Two permutations have different parity when each element in one is a function of an element in the other Consider two permutations $\rho$ and $\sigma$ of the set $\{1,2,...,n\}$ where $n$ is even. Suppose $\rho = ( \rho_1, \rho_2,..., \rho_n)$ and $\sigma_{n-i}=n-\rho_i + 1$ for $i=1,2,...,n-1$ and $\sigma_i = n - \rho_i + 1$ for $i=n$.
Notice that $\rho_i = \sigma_i$ if and only if $\rho_i  + \rho_{n-i} = n+1$. Also notice that $\rho_n$ and $\rho_{n/2}$ must always be different from $\sigma_n$ and $\sigma_{n/2}$, respectively.
I am fairly certain that these permutations have different parity, but how can I show this? Any help would be appreciated.

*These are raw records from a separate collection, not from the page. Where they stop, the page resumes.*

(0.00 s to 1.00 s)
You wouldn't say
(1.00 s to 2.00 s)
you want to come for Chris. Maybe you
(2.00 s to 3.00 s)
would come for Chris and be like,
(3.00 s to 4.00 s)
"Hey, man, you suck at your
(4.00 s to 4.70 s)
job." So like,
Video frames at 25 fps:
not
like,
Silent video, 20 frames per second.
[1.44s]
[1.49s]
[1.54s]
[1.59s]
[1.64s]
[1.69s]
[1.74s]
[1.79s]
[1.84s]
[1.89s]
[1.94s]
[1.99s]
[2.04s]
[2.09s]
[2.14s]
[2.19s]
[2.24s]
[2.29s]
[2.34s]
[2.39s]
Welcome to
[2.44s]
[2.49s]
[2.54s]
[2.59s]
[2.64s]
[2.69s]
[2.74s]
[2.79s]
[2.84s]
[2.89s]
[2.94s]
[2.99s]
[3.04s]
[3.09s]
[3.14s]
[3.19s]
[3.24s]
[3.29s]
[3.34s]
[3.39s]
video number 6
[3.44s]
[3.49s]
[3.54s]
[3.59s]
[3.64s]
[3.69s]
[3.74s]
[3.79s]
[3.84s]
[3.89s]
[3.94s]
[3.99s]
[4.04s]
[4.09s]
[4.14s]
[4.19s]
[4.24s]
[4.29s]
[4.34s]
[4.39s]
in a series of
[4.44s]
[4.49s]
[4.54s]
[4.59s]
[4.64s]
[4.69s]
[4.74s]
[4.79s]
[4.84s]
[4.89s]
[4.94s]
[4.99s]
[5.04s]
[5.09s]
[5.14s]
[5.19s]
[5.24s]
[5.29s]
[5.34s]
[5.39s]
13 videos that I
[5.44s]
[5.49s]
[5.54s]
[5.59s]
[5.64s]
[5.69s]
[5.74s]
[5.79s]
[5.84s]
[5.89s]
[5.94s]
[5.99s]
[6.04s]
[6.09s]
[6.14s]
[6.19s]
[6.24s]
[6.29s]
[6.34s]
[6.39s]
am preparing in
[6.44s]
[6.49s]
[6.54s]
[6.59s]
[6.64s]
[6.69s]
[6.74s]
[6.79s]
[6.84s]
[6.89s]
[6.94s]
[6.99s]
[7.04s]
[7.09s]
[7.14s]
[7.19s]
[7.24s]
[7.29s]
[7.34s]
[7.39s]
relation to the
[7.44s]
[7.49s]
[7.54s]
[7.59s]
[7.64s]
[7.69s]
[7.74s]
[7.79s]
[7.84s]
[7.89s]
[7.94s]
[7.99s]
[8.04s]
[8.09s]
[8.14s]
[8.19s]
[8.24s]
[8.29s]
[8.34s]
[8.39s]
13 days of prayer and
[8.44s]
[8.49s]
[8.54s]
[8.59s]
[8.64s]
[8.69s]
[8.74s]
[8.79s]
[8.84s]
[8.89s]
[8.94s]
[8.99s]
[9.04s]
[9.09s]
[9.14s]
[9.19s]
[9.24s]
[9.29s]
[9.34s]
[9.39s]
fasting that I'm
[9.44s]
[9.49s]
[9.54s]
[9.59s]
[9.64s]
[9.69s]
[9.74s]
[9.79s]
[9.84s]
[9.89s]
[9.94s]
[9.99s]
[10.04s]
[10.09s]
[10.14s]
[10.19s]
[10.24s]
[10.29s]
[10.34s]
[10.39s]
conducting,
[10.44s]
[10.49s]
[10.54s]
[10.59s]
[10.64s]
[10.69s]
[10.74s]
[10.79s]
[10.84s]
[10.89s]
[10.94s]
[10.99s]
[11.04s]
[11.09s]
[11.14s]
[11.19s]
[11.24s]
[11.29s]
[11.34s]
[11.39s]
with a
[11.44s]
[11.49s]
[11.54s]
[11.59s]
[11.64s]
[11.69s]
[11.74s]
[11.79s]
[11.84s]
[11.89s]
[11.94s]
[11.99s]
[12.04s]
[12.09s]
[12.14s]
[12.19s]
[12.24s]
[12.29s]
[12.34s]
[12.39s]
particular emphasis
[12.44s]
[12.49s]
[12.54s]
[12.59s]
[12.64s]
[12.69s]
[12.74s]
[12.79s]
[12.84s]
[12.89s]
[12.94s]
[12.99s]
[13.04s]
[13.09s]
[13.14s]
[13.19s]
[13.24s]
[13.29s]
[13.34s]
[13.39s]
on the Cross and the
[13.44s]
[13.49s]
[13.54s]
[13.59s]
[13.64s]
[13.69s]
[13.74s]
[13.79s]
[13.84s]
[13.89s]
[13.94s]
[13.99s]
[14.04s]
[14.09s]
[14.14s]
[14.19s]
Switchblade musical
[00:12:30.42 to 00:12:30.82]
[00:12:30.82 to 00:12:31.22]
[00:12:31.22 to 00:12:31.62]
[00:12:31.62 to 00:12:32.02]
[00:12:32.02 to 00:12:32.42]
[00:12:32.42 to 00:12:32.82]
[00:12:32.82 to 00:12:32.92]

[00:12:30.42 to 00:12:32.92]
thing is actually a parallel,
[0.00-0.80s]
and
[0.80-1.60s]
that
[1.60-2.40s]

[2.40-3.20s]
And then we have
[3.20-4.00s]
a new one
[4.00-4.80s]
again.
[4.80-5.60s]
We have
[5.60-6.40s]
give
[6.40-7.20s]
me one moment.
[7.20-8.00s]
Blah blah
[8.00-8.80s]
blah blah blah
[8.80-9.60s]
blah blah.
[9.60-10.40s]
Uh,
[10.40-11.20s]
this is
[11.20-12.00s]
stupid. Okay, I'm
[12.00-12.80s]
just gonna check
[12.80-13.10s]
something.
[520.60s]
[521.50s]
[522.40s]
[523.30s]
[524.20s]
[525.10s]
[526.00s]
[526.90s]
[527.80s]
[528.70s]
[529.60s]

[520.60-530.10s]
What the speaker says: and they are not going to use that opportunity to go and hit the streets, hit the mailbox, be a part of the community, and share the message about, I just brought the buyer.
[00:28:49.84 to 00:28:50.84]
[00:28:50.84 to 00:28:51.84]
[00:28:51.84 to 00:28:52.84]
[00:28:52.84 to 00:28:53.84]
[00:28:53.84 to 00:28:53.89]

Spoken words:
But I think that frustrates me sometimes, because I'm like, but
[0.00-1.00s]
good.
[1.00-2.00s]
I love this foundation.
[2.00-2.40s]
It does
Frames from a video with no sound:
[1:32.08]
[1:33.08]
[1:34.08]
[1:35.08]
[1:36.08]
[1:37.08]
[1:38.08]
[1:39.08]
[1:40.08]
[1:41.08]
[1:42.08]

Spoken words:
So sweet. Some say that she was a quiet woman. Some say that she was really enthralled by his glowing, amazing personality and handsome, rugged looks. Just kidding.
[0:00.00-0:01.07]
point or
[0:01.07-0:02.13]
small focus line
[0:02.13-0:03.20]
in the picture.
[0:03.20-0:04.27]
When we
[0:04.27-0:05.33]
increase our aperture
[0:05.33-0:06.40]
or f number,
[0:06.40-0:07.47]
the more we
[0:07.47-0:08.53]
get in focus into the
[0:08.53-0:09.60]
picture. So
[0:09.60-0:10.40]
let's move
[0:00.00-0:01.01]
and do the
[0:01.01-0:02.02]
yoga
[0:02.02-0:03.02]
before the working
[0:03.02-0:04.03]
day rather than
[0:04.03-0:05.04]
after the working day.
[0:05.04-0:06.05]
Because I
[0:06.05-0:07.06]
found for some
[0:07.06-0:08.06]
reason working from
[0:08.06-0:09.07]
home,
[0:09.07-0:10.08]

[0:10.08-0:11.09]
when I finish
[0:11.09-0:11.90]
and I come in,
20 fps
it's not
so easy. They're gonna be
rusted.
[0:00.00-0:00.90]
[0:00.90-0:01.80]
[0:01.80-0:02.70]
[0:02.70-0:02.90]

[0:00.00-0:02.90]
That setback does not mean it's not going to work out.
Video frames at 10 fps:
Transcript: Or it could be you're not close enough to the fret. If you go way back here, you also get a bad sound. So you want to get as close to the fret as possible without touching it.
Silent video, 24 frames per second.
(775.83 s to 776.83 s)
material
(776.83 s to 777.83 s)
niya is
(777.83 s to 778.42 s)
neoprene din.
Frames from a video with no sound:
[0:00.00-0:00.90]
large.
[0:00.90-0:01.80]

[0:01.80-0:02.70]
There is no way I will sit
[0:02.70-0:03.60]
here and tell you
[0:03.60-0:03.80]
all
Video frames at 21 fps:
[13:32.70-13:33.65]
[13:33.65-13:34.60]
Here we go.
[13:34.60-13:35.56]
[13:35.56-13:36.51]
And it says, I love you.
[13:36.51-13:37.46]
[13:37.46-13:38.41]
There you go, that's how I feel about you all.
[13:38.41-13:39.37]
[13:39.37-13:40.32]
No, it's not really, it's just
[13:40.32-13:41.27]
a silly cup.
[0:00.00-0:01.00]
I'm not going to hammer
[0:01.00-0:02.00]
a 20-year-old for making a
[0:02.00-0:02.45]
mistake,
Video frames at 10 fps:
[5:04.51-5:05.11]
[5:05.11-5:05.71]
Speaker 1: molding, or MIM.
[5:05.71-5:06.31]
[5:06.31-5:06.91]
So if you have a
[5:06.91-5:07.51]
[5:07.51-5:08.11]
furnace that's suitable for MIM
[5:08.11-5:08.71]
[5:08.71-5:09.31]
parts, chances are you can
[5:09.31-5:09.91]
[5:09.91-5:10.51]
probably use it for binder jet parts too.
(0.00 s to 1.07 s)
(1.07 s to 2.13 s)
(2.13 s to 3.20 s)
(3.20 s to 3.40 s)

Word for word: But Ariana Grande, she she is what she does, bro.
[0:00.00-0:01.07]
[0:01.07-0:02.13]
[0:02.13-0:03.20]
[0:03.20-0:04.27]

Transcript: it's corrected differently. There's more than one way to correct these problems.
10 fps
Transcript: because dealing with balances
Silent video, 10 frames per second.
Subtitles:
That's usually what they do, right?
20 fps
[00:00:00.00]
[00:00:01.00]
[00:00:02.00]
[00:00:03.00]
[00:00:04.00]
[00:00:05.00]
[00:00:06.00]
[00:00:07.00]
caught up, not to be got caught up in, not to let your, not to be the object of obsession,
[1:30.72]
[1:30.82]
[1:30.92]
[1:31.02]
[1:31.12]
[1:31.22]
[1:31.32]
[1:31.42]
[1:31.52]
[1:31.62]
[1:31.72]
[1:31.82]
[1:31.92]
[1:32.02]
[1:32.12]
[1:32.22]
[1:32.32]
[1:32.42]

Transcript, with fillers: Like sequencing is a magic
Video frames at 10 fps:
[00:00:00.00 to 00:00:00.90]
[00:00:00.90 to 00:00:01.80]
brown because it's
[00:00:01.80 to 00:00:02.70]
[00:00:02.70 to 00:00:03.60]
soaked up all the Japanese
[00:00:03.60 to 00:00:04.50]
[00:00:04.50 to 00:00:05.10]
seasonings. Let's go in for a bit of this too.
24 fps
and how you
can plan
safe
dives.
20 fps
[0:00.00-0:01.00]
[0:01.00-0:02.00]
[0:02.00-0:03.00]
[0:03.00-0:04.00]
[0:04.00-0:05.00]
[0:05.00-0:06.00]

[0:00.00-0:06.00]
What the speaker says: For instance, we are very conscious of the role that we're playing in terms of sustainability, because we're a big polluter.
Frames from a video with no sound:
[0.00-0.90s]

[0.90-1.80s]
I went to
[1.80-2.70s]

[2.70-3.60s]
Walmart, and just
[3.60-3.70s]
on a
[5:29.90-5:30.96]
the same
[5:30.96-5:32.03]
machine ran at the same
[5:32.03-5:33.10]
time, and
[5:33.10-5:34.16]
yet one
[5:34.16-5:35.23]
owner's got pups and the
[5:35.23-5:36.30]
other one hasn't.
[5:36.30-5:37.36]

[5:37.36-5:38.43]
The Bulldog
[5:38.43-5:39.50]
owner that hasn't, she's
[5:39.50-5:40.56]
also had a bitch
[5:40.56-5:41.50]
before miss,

 A: Let $\alpha$ be the permutation given by $\alpha(i) = n-i$ for $i < n$ and $\alpha(n) = n$. And let $\beta$ be the permutation given by $\beta(i) = n - i + 1$. Then $\sigma = \beta\rho\alpha$. That is $\sigma(i) = \beta(\rho(\alpha(i)))$. Since $\text{sgn}(xy) = \text{sgn}(x)\text{sgn}(y)$ we get $\text{sgn}(\sigma) = \text{sgn}(\beta)\text{sgn}(\rho)\text{sgn}(\alpha)$. So $\sigma$ and $\rho$ will have opposite parity if $\alpha$ and $\beta$ have different parity. And this is the case: $\alpha$ can be written as a product of the $\frac{n}{2}-1$ transpositions $(1\text{ }(n-1)), (2\text{ }(n-2)), \ldots, (\frac{n}{2}-1 \text{ }\frac{n}{2}+1)$. And similarly $\beta$ can be written as the product of the $\frac{n}{2}$ transpositions $(1\text{ } n), (2\text{ }(n-1)), \ldots, (\frac{n}{2} \text{ }\frac{n}{2}+1)$. That means that $\text{sgn}(\alpha) = (-1)^{\frac{n}{2}-1}$ and $\text{sgn}(\beta) = (-1)^{\frac{n}{2}}$. Hence $\text{sgn}(\alpha)\text{sgn}(\beta) = -1$. And so $\text{sgn}(\sigma) = \text{sgn}(\alpha)\text{sgn}(\rho)\text{sgn}(\beta) = -\text{sgn}(\rho),$ showing that $\sigma$ and $\rho$ have opposite parity.